Mid-sized companies can be popular with investors for several reasons:

  • Growth: Mid-sized companies are still small enough to deliver above-average growth, and sometimes well above average, as many mid-sized companies are becoming. large caps.
  • Increase financial stability: Their increasing size comes with greater financial stability and greater resources, making mid-caps safer than small caps, but not as much as large caps or large-cap companies. mega-cap companies like Apple and Amazon.
  • Defensive companies: Mid-sized businesses have typically grown to become large enough to be able to defend a business niche, thereby increasing their overall security.
  • Less volatility: Because they’re safer, mid-caps tend to have less volatility than their smaller rivals, making them a bit better for risk-averse investors.

These are big positives for investors, but if you have no interest in investing yourself and don’t want to do the legwork of research and analysis, a good place to start is to buy an ETF mid-cap. (And here are the best small cap ETFs And best large cap ETFs based on their overall returns.)

The Best Performing Mid-Cap ETFs

Bankrate selected its best funds based on the following criteria:

  • US funds that appear in ETF.com’s mid-cap filter
  • Funds among the best performing over the last five years
  • No inverse or leveraged ETFs
  • Performance measured as of May 31, 2024 using the most recent figures from ETF.com.

Invesco S&P MidCap Quality ETF (XMHQ)

This passively managed fund is based on the S&P MidCap 400 Quality Index, which includes 80 stocks from the S&P MidCap 400 Index that perform well for quality companies.

  • Performance since the start of 2024: 17.6 percent
  • Historical performance (annual over 5 years): 18.7 percent
  • Expense rate: 0.25 percent

Invesco S&P MidCap Momentum ETF (XMMO)

This passively managed fund is based on the S&P MidCap 400 Momentum Index, which includes 80 stocks from the S&P MidCap 400 Index with the highest momentum scores.

  • Performance since the start of 2024: 26.3 percent
  • Historical performance (annual over 5 years): 16.3 percent
  • Expense rate: 0.34 percent

Invesco S&P MidCap 400 Income ETF (RWK)

This fund tracks the S&P 400 MidCap 400 Revenue-Weighted Index, which includes stocks from the S&P 400 MidCap Index reweighted based on company revenue.

  • Performance since the start of 2024: 5.8 percent
  • Historical performance (annual over 5 years): 15.8 percent
  • Expense rate: 0.39 percent

Invesco S&P MidCap 400 GARP ETF (GRPM)

This passively managed fund tracks the S&P MidCap 400 GARP Index.

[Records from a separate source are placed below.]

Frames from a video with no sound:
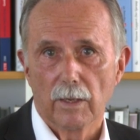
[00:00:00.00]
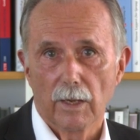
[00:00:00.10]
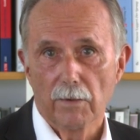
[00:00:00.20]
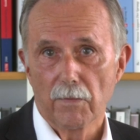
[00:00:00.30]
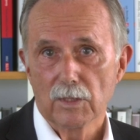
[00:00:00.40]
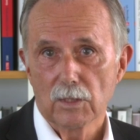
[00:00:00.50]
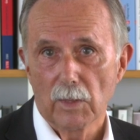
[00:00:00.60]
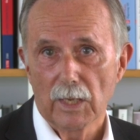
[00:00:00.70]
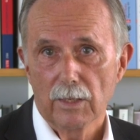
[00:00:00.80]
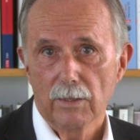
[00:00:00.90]
And in this
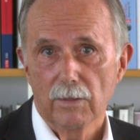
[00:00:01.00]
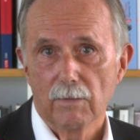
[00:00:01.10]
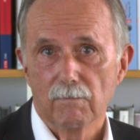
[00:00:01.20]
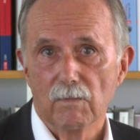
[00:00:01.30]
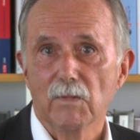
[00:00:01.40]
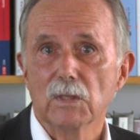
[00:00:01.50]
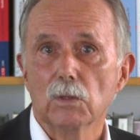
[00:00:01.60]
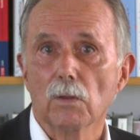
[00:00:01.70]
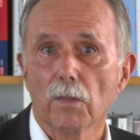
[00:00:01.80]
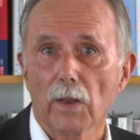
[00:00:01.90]
way, we wish
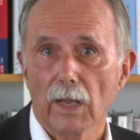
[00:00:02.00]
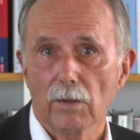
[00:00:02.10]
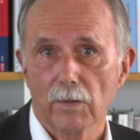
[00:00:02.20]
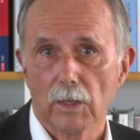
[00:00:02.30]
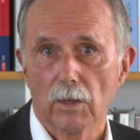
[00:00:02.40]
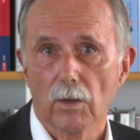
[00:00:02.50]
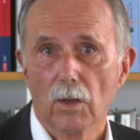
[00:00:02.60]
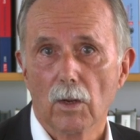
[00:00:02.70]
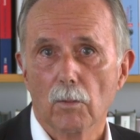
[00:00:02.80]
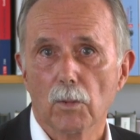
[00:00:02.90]
to strengthen
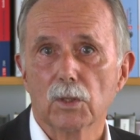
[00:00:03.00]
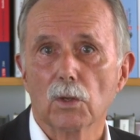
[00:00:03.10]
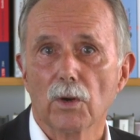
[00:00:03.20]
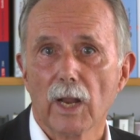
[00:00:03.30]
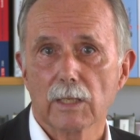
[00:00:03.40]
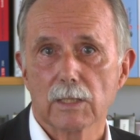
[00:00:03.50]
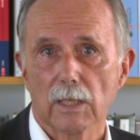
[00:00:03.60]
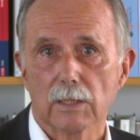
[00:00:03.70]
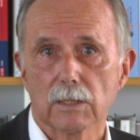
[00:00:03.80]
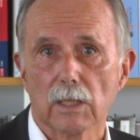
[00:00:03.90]
what connects
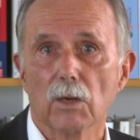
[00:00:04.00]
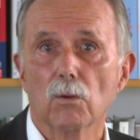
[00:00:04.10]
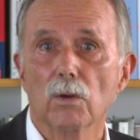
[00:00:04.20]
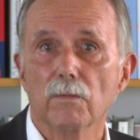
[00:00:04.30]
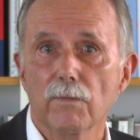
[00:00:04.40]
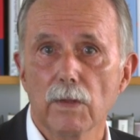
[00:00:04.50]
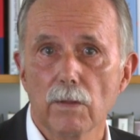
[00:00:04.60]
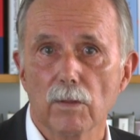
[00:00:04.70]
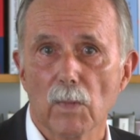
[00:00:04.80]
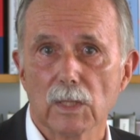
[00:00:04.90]
us and convey
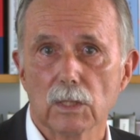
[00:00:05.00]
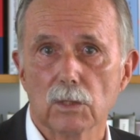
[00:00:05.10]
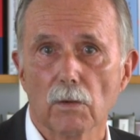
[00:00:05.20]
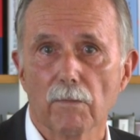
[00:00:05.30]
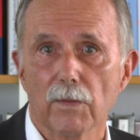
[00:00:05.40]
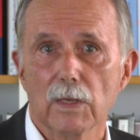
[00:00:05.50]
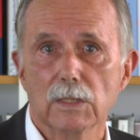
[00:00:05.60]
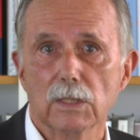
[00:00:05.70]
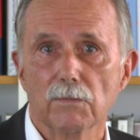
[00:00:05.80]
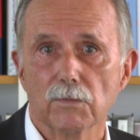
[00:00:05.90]
the message of
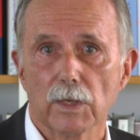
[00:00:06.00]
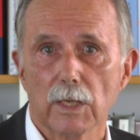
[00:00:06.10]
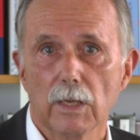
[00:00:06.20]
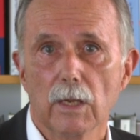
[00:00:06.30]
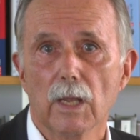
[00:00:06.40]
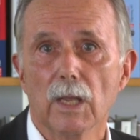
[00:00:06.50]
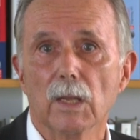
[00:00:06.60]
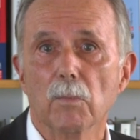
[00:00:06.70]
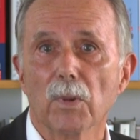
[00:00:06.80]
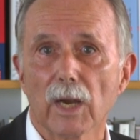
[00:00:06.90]
these three
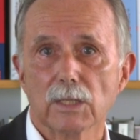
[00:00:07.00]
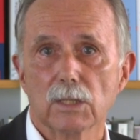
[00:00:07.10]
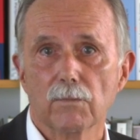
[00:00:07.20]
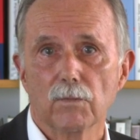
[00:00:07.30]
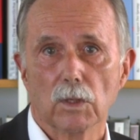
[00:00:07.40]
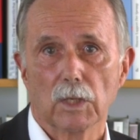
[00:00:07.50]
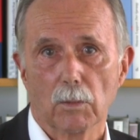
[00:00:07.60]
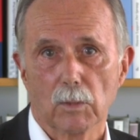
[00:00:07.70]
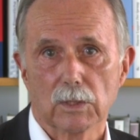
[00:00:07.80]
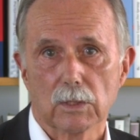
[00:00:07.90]
impressive
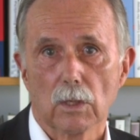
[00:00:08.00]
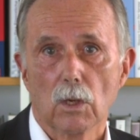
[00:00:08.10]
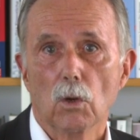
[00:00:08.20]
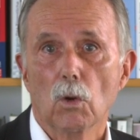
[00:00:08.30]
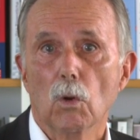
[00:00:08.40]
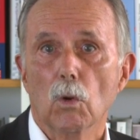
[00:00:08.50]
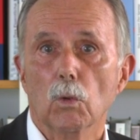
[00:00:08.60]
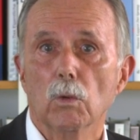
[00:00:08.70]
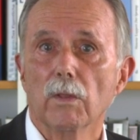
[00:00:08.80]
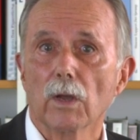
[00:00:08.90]
notables,
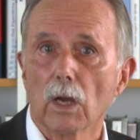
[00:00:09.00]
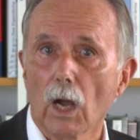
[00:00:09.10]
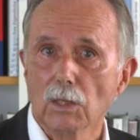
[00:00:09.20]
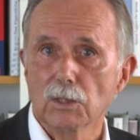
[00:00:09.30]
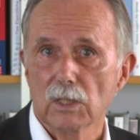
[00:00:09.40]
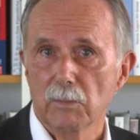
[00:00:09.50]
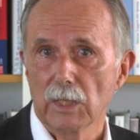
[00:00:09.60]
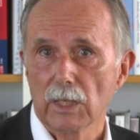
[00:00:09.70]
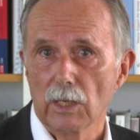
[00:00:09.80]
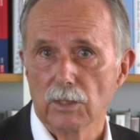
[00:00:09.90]
whom the cultural
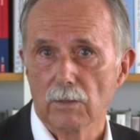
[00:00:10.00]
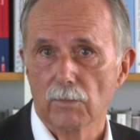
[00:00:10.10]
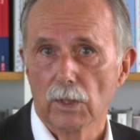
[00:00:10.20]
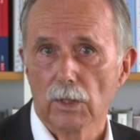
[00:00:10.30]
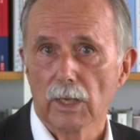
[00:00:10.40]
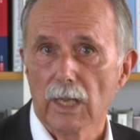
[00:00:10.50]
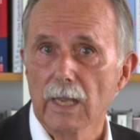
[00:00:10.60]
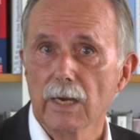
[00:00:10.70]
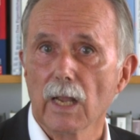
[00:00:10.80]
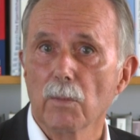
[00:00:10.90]
mediation work
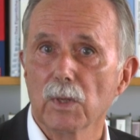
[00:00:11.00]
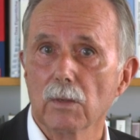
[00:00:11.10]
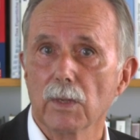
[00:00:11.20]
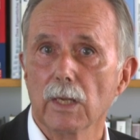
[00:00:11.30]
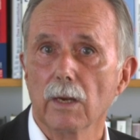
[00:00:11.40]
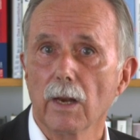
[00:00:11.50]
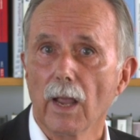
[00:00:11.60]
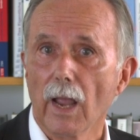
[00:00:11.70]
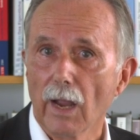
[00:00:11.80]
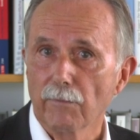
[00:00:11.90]
in and between
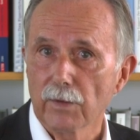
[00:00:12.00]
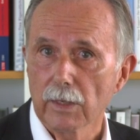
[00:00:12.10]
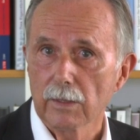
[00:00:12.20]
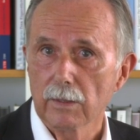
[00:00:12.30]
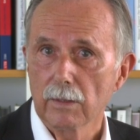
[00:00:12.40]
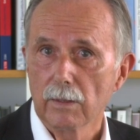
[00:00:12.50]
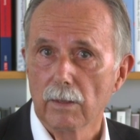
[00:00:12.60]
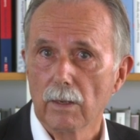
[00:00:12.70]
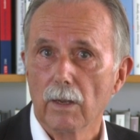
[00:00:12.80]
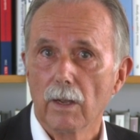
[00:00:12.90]
Africa,
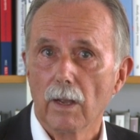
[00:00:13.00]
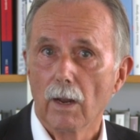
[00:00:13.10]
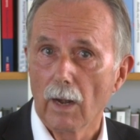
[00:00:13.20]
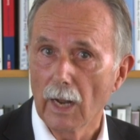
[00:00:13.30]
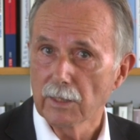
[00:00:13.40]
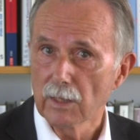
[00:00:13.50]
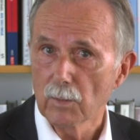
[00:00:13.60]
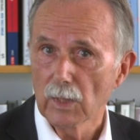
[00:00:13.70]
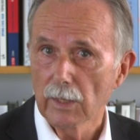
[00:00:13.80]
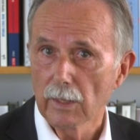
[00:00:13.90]
Latin
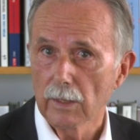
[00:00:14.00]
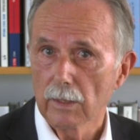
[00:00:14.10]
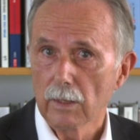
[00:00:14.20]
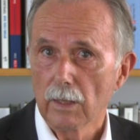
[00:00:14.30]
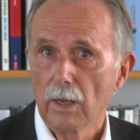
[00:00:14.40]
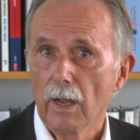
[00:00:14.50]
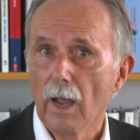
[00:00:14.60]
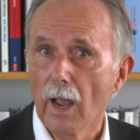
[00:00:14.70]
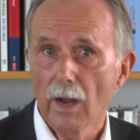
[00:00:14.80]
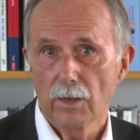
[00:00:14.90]
America,
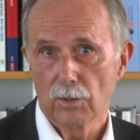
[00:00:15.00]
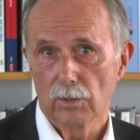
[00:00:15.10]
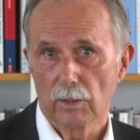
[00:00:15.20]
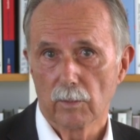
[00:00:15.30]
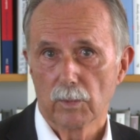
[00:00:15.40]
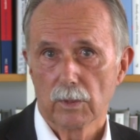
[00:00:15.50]
and Europe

The index – whose name GARP stands for growth at a reasonable price – includes stocks that offer good selection for consistent growth, a reasonable valuation, strong earnings power and solid financials.

  • Performance since the start of 2024: 17.7 percent
  • Historical performance (annual over 5 years): 15.0 percent
  • Expense rate: 0.35 percent

Invesco S&P MidCap 400 Pure Value ETF (RFV)

This passively managed fund is based on the S&P MidCap 400 Pure Value Index, which includes stocks from the S&P MidCap 400 Index that perform well on value characteristics such as low price-to-book value , a low price-to-earnings ratio and a low price-to-sales ratio.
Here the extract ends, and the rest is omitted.